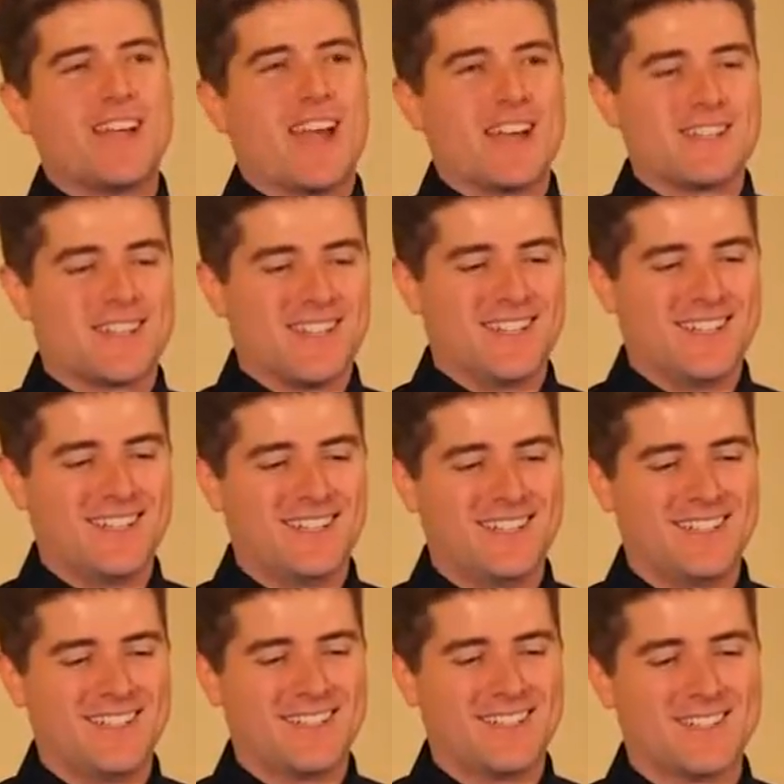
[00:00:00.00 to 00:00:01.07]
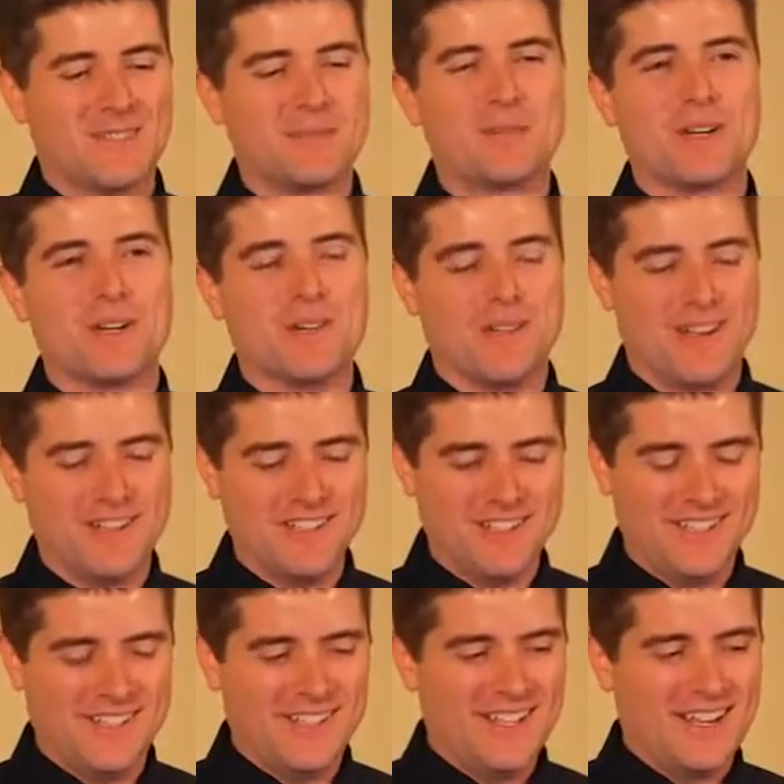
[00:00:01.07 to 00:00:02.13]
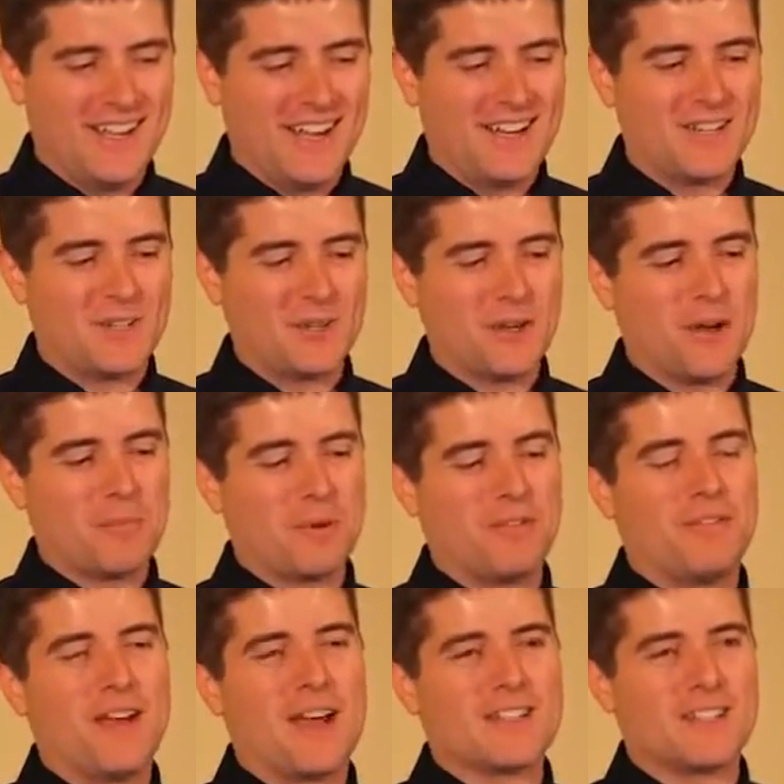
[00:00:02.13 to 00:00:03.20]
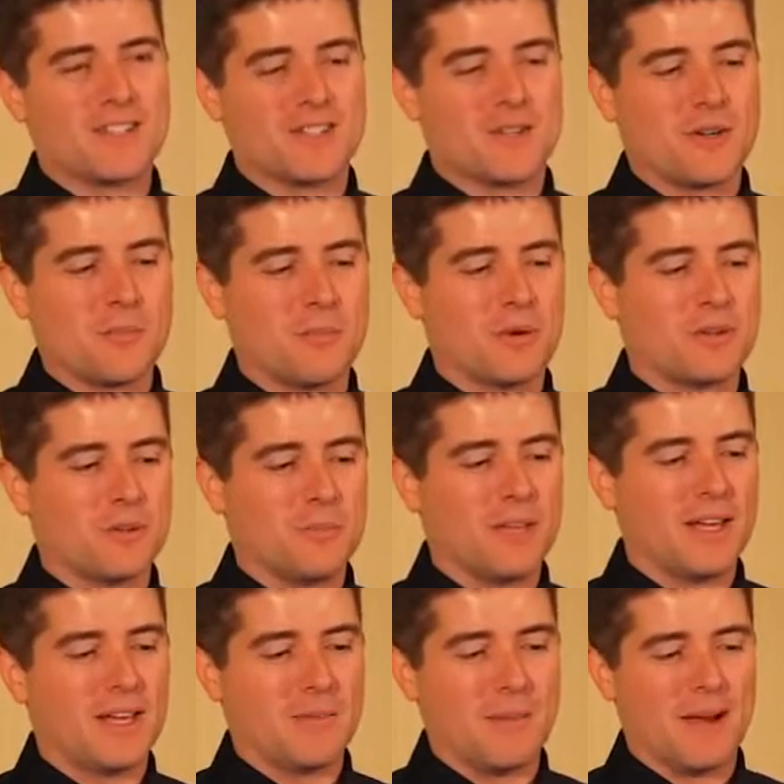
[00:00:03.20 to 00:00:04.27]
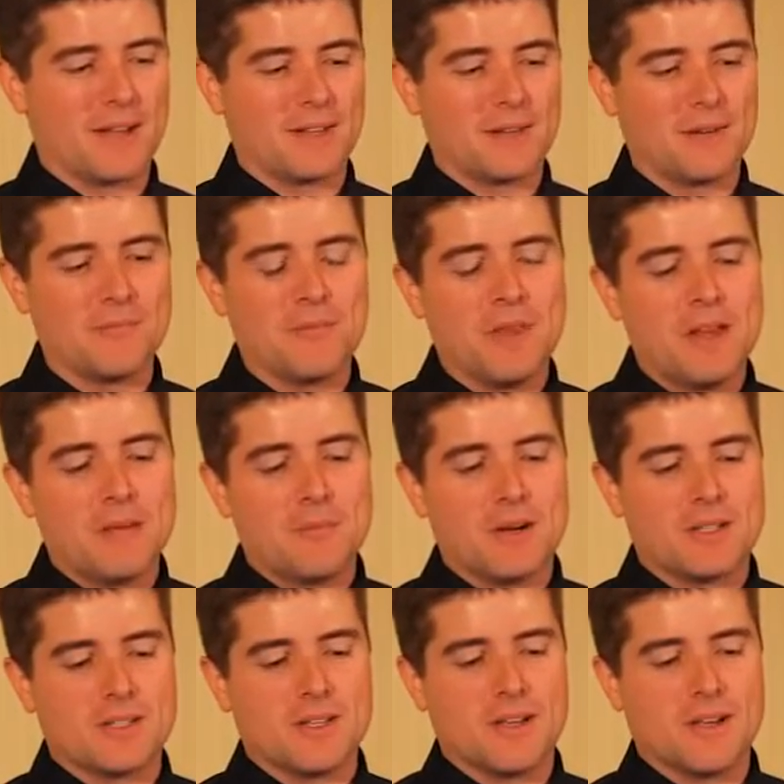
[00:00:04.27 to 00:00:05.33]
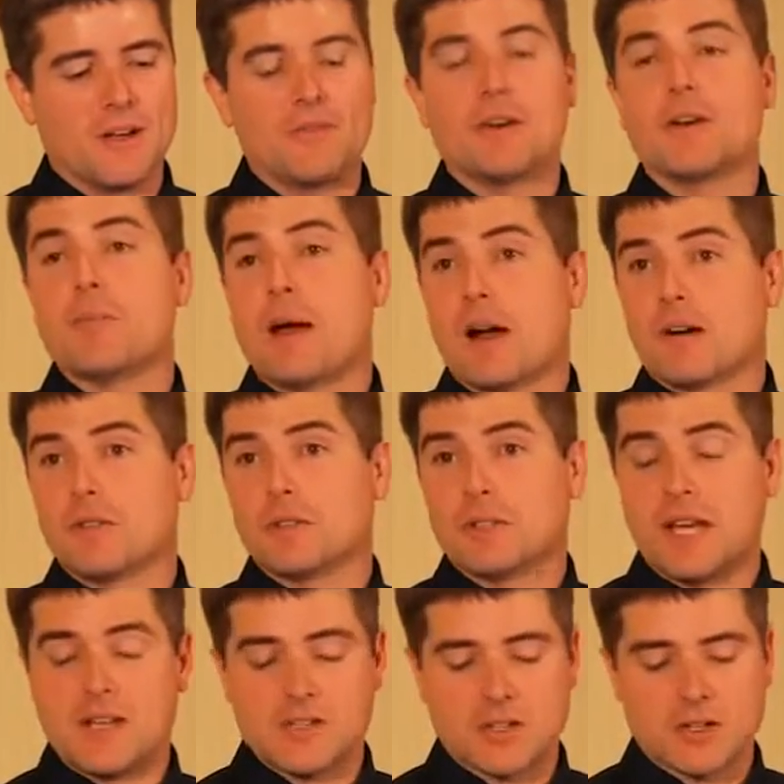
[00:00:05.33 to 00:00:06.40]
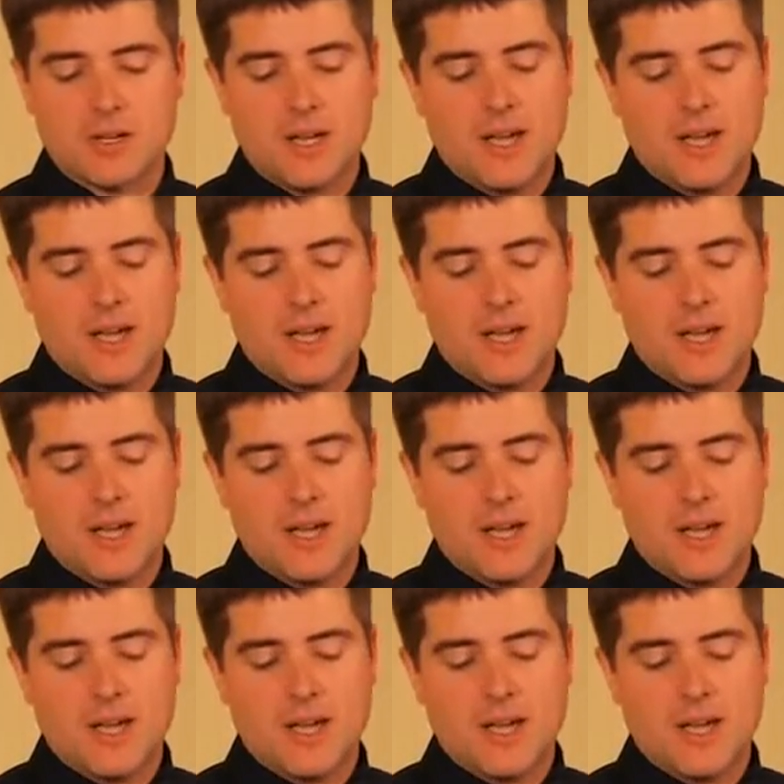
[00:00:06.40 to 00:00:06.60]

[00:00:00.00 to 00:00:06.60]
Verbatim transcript: task. So, pretty cool, huh? I had to turn it off pretty fast because it's starting to burn the blanket back there. But uh, a very powerful laser.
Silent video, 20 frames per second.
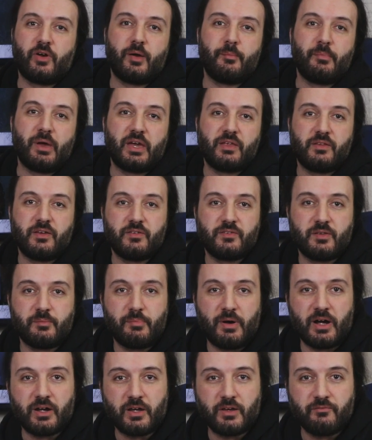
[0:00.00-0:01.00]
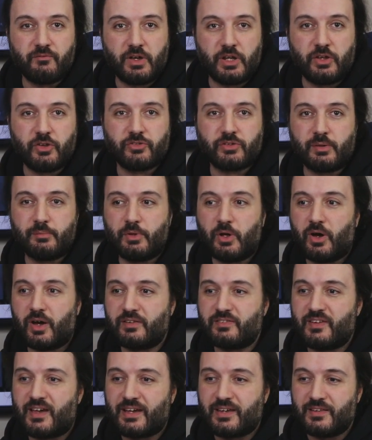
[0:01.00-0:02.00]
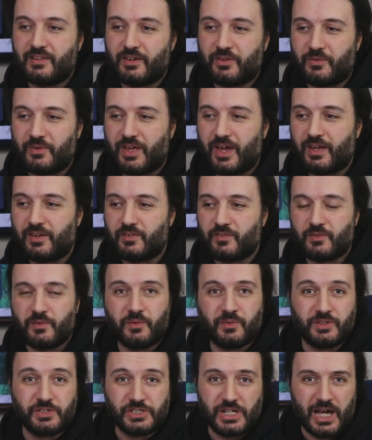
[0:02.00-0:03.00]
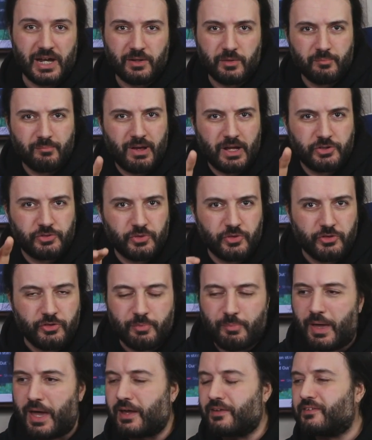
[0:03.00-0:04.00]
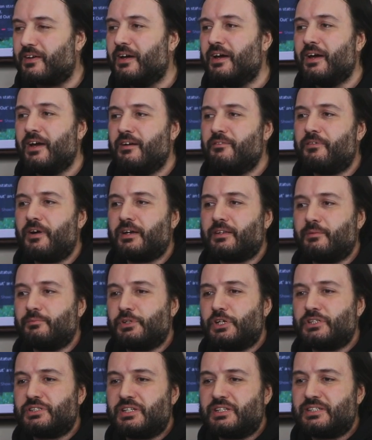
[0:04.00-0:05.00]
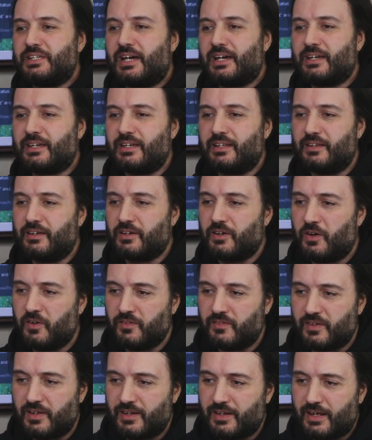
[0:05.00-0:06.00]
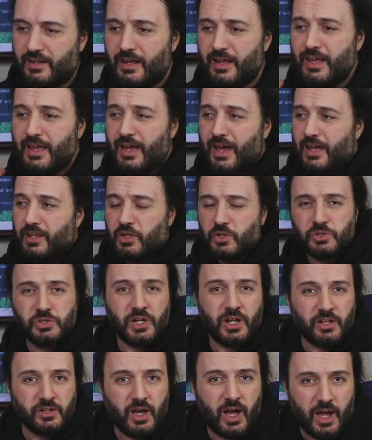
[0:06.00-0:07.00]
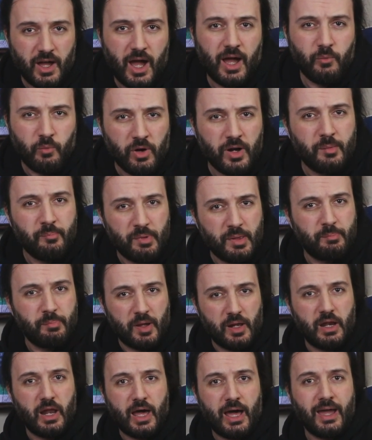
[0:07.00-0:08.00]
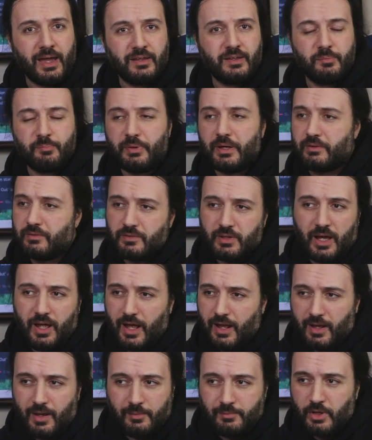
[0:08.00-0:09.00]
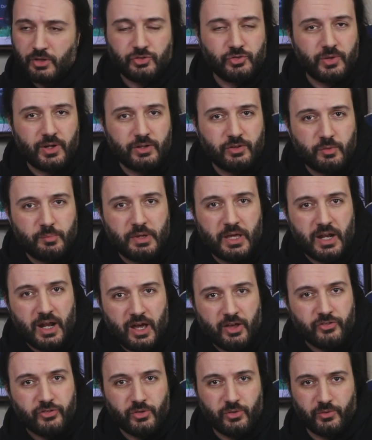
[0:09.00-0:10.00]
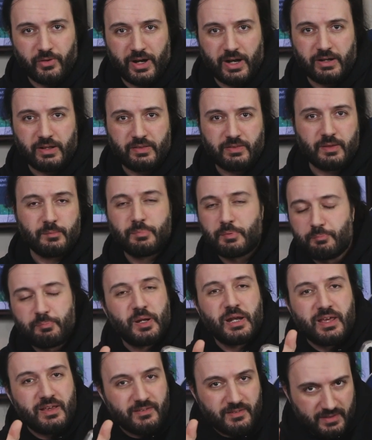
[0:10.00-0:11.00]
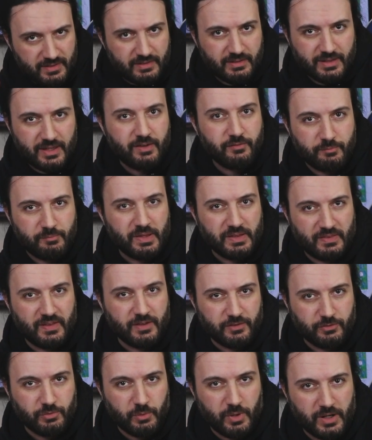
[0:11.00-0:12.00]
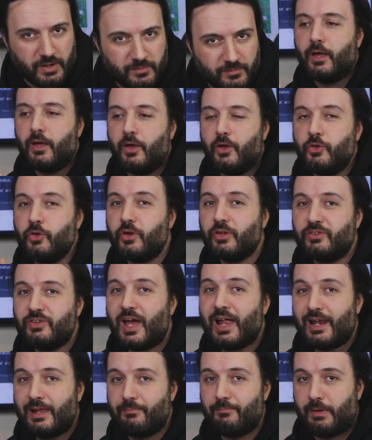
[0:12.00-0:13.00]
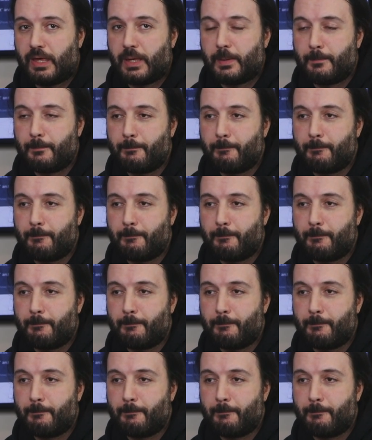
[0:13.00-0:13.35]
I make these debunking videos, I'm not attacking the creators or the channel, much respect. In fact, I'm just attacking the content. And, and usually I, I want to be polite, but I'm not trying to be an asshole or anything. But please give me this one. You're telling me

**Task to carry out:** Transcribe the listing exactly; omit all images.

**Response to the exercise:**
[00:00:00.00 to 00:00:01.07]
[00:00:01.07 to 00:00:02.13]
[00:00:02.13 to 00:00:03.20]
[00:00:03.20 to 00:00:04.27]
[00:00:04.27 to 00:00:05.33]
[00:00:05.33 to 00:00:06.40]
[00:00:06.40 to 00:00:06.60]

[00:00:00.00 to 00:00:06.60]
Verbatim transcript: task. So, pretty cool, huh? I had to turn it off pretty fast because it's starting to burn the blanket back there. But uh, a very powerful laser.
Silent video, 20 frames per second.
[0:00.00-0:01.00]
[0:01.00-0:02.00]
[0:02.00-0:03.00]
[0:03.00-0:04.00]
[0:04.00-0:05.00]
[0:05.00-0:06.00]
[0:06.00-0:07.00]
[0:07.00-0:08.00]
[0:08.00-0:09.00]
[0:09.00-0:10.00]
[0:10.00-0:11.00]
[0:11.00-0:12.00]
[0:12.00-0:13.00]
[0:13.00-0:13.35]
I make these debunking videos, I'm not attacking the creators or the channel, much respect. In fact, I'm just attacking the content. And, and usually I, I want to be polite, but I'm not trying to be an asshole or anything. But please give me this one. You're telling me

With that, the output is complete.